La protesta avanza por la Avenida de la Constitución. El termómetro marca 24 grados. Chalecos anudados a la cintura. Muchas participantes llevan guantes de latex morados. Algunos le preguntan si se debe al coronavirus. Aseguran que no. Que ya los emplearon en 2019 como símbolo de reivindicación. Al paso por algunas franquicias de comida rápida, los clientes graban en vídeo las consignas que se vitorean. El grito que más se repite es el que lanzó el Ministerio de Igualdad en las redes: “¡Sola y borracha quiero llegar a casa!”.

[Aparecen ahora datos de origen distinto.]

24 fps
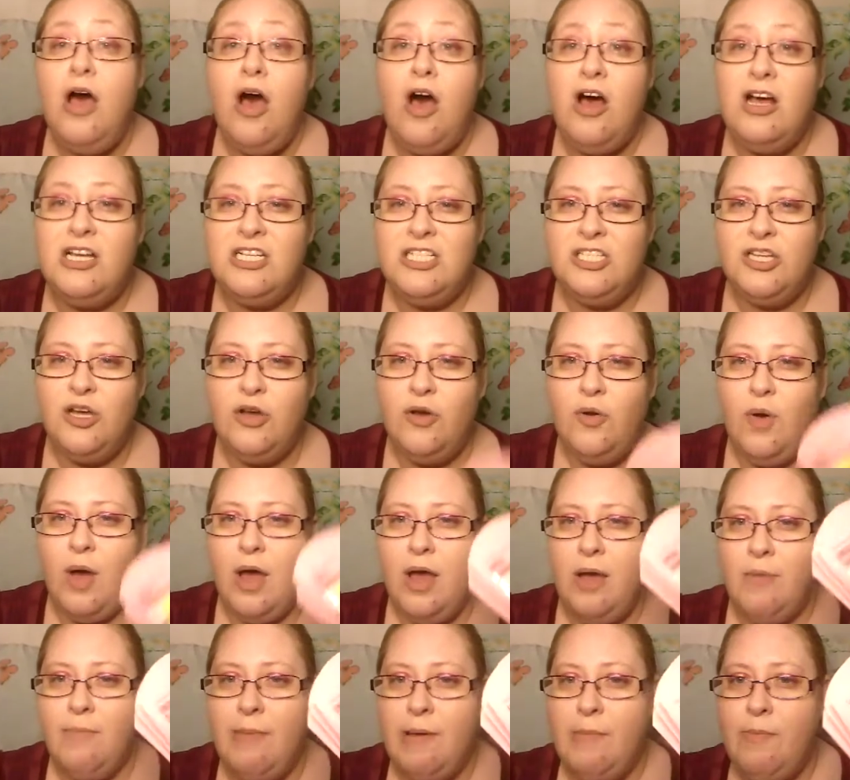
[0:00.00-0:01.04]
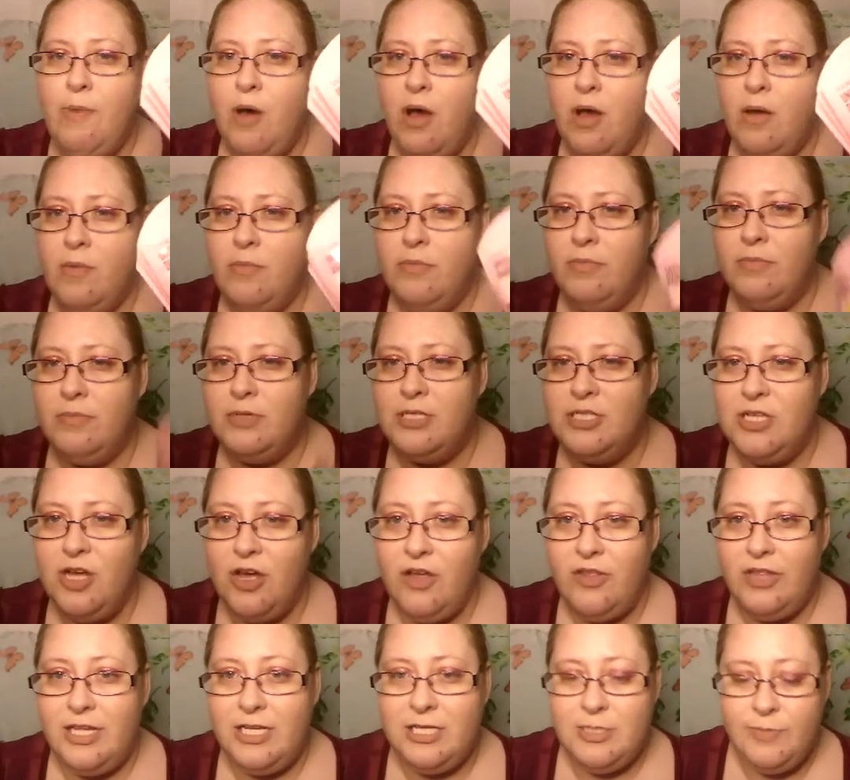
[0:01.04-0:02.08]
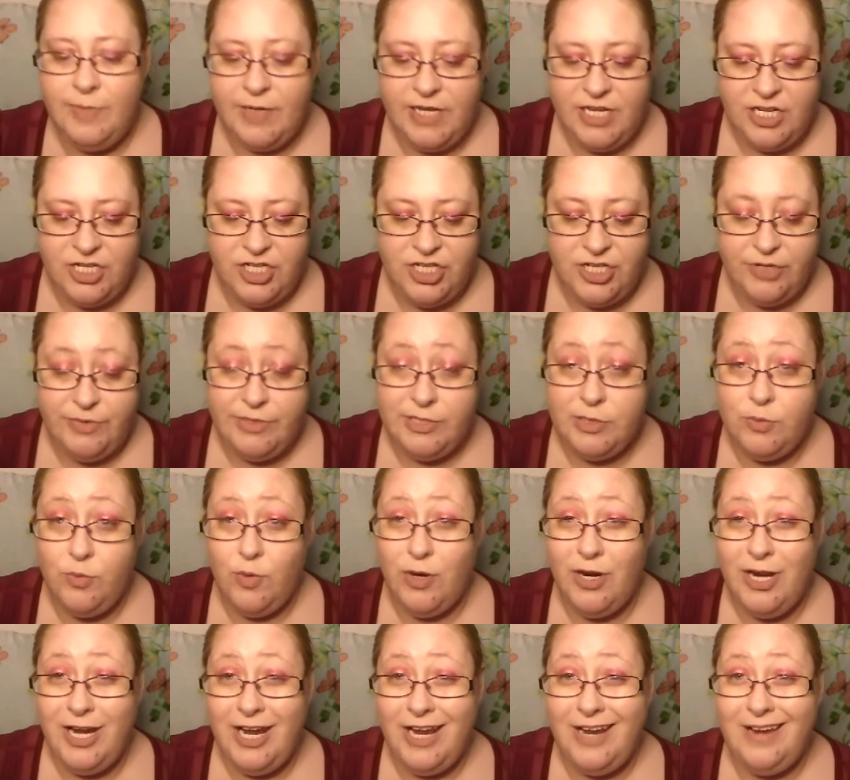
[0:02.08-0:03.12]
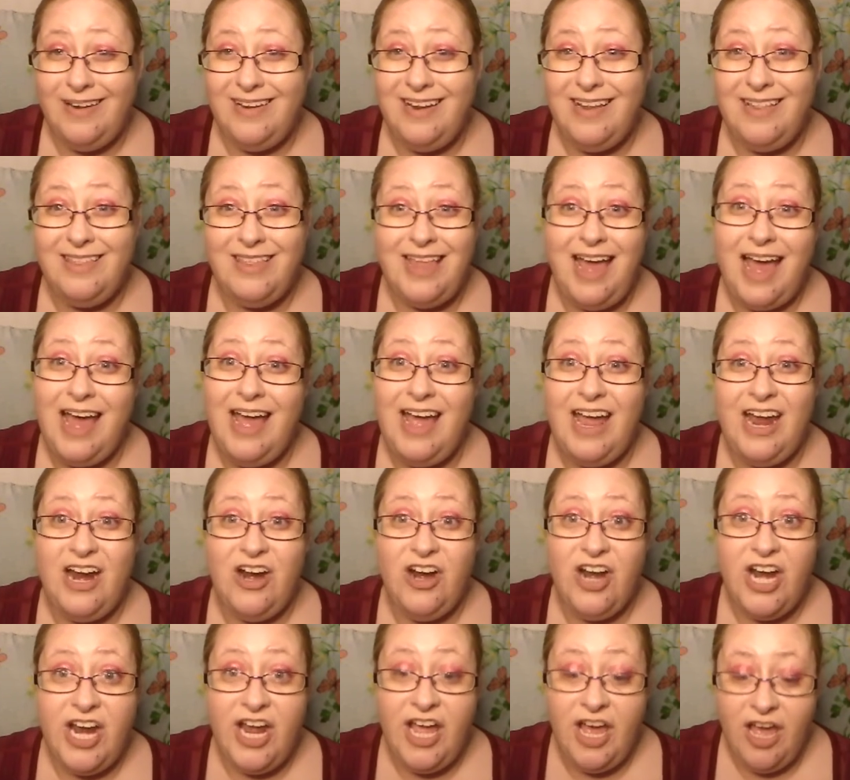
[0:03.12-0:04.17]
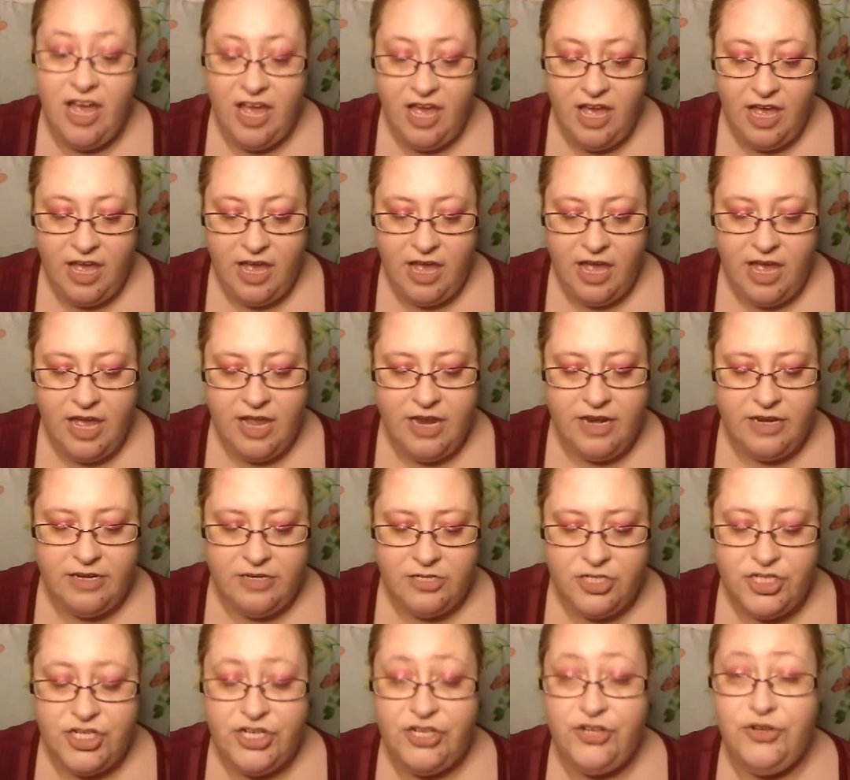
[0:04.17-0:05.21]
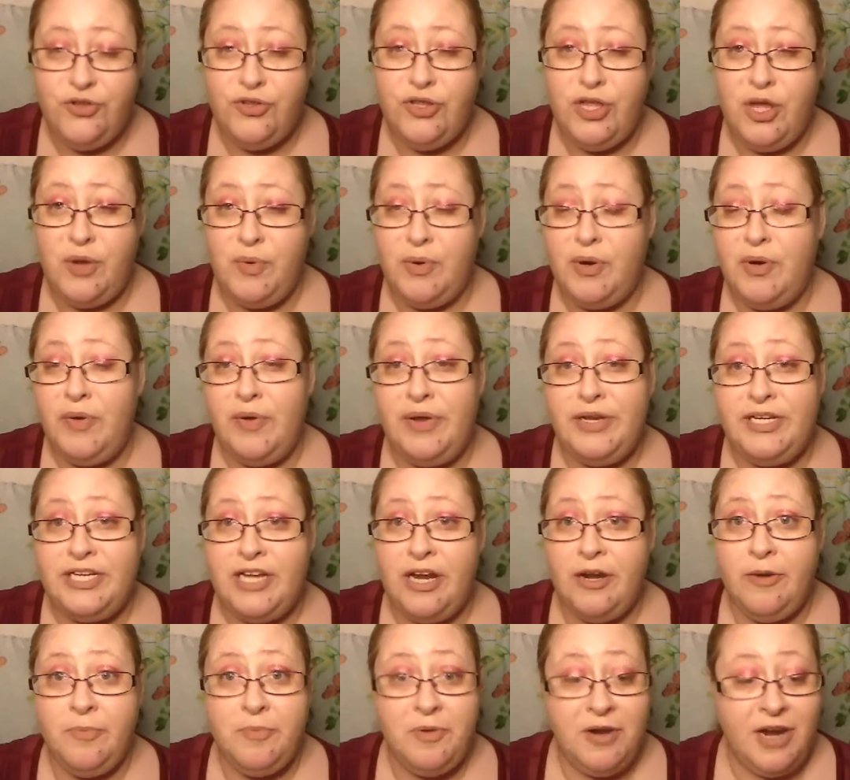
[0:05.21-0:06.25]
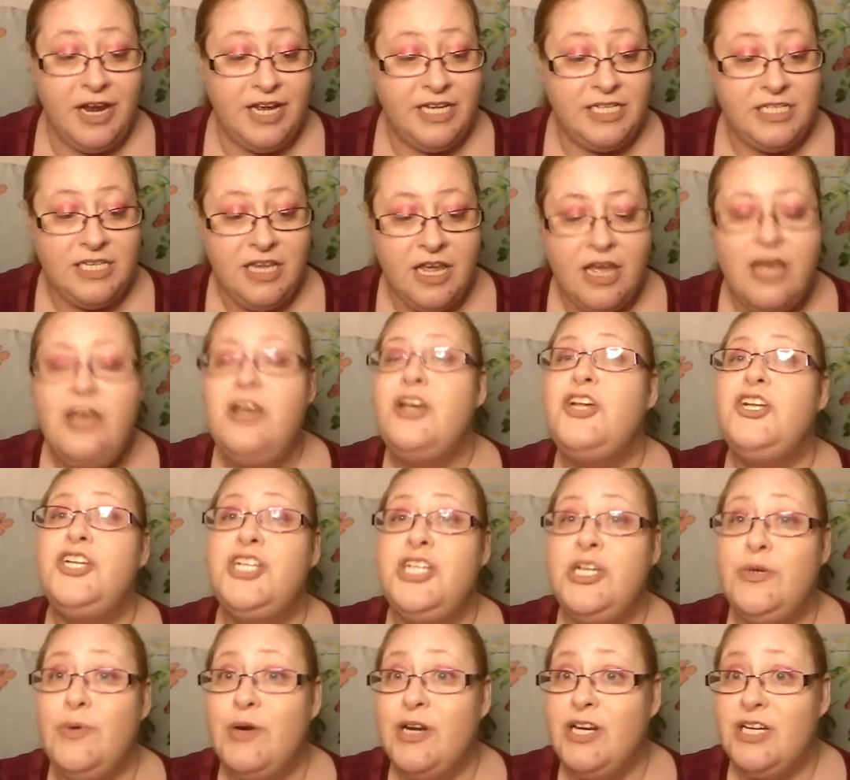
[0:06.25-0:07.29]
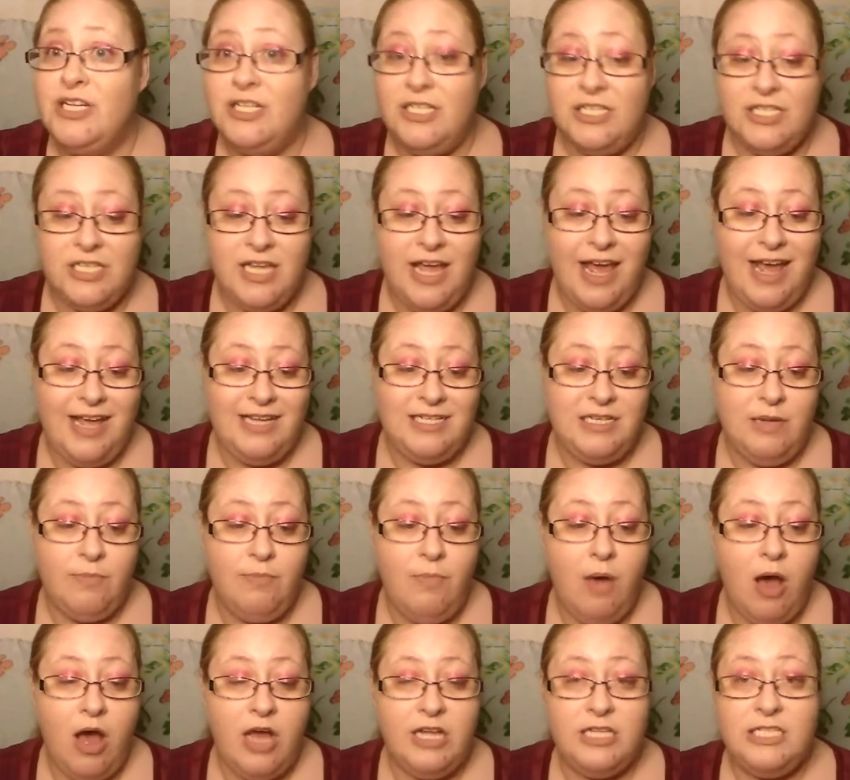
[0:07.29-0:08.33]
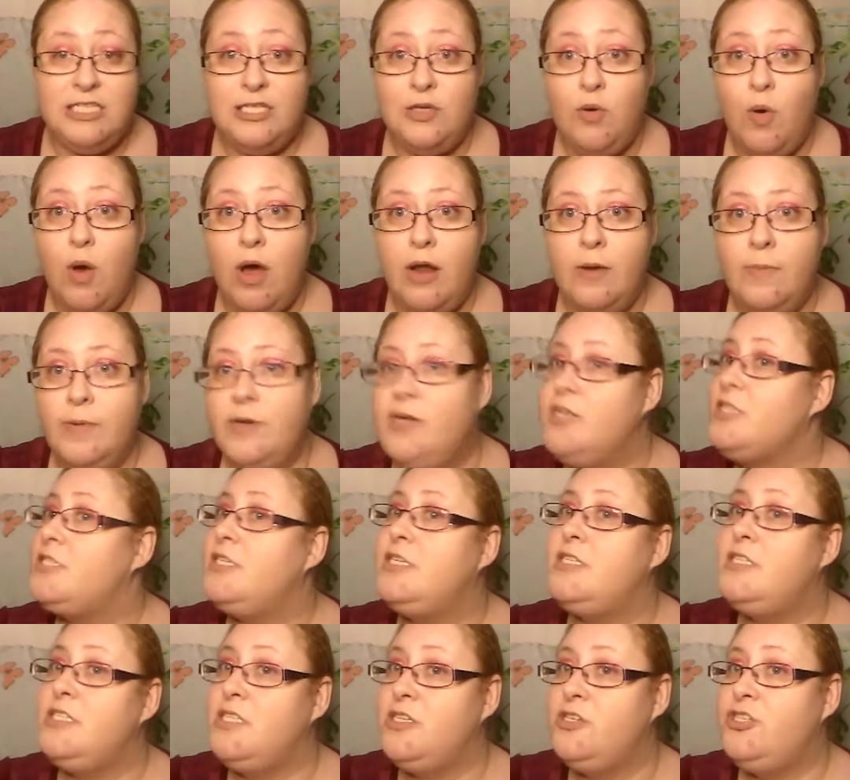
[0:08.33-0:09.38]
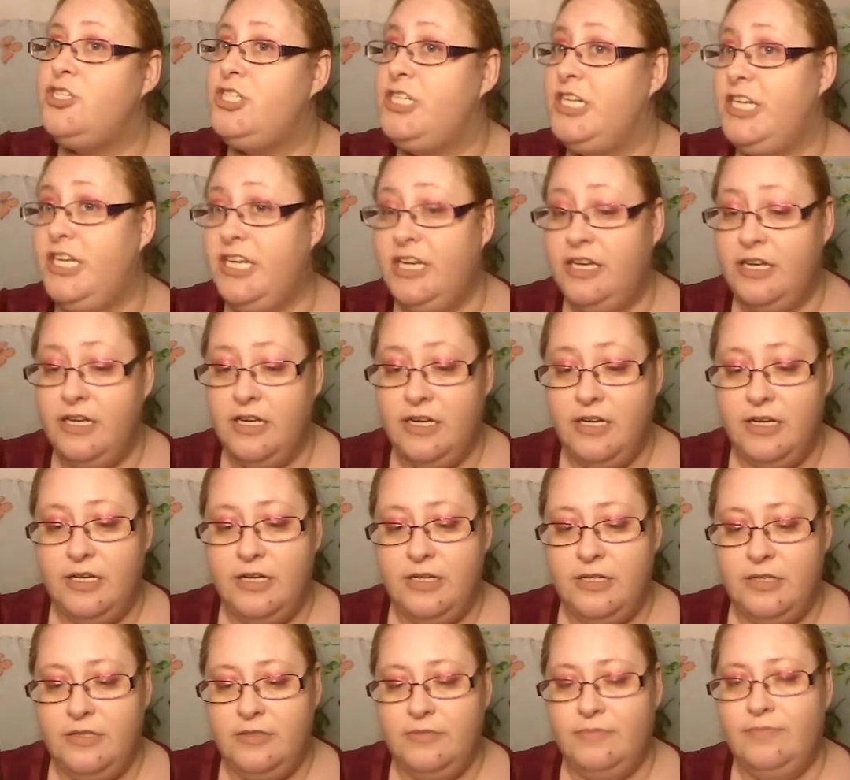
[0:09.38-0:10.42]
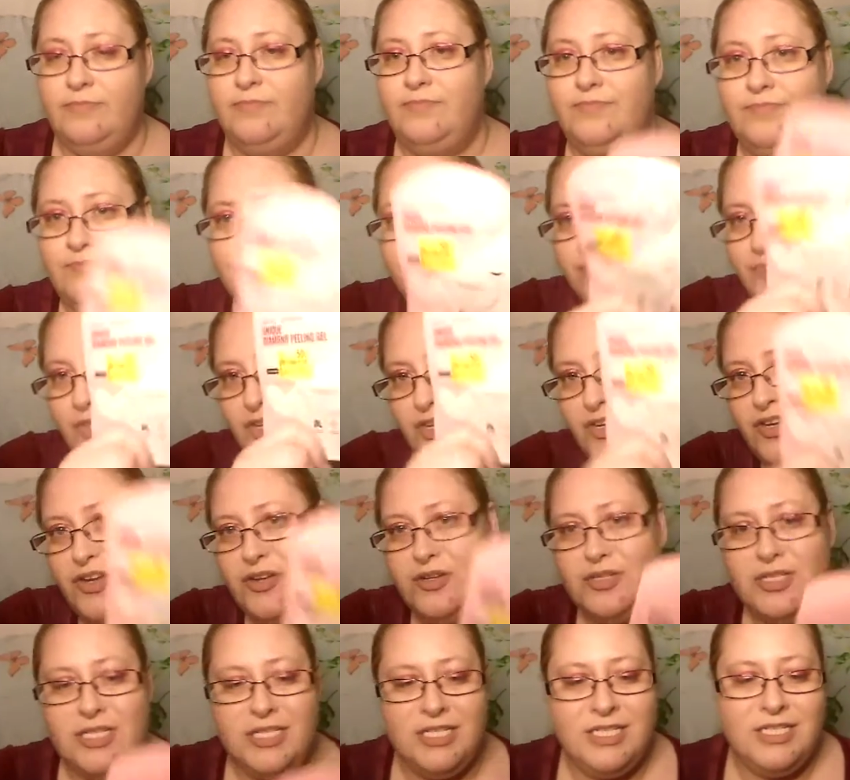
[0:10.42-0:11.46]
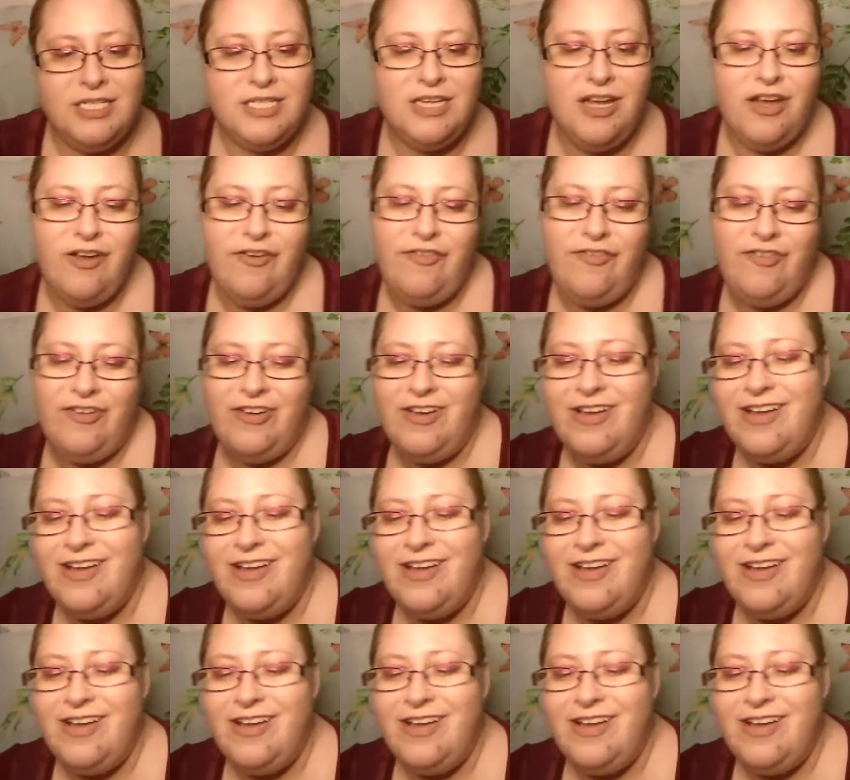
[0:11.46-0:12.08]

Also, um, my mom saw these because she was working that area and she knew they were going down in price. She works as a mod squad person, so she knows this stuff.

Pancartas exhibidas en la marcha convocada por la Plataforma 8M Pancartas exhibidas en la marcha convocada por la Plataforma 8M

Pancartas exhibidas en la marcha convocada por la Plataforma 8M / José Ángel García

La marcha concluye en la Plaza Nueva. Allí se lee un manifiesto en el que piden mantener “el espíritu revolucionario siempre y no sólo este día”. En el escrito, hacen un llamamiento ante “la involución democrática”, lo que “afecta directamente al principio de igualdad entre mujeres y hombres”. Entre los retos que exigen y por los que seguirán “saliendo a la calle” se encuentran, entre otros, la equiparación salarial, el aborto libre en la sanidad pública y luchar contra la “mercantilización” del cuerpo de la mujer “a través de la prostitución, la pornografía y los vientres de alquiler”.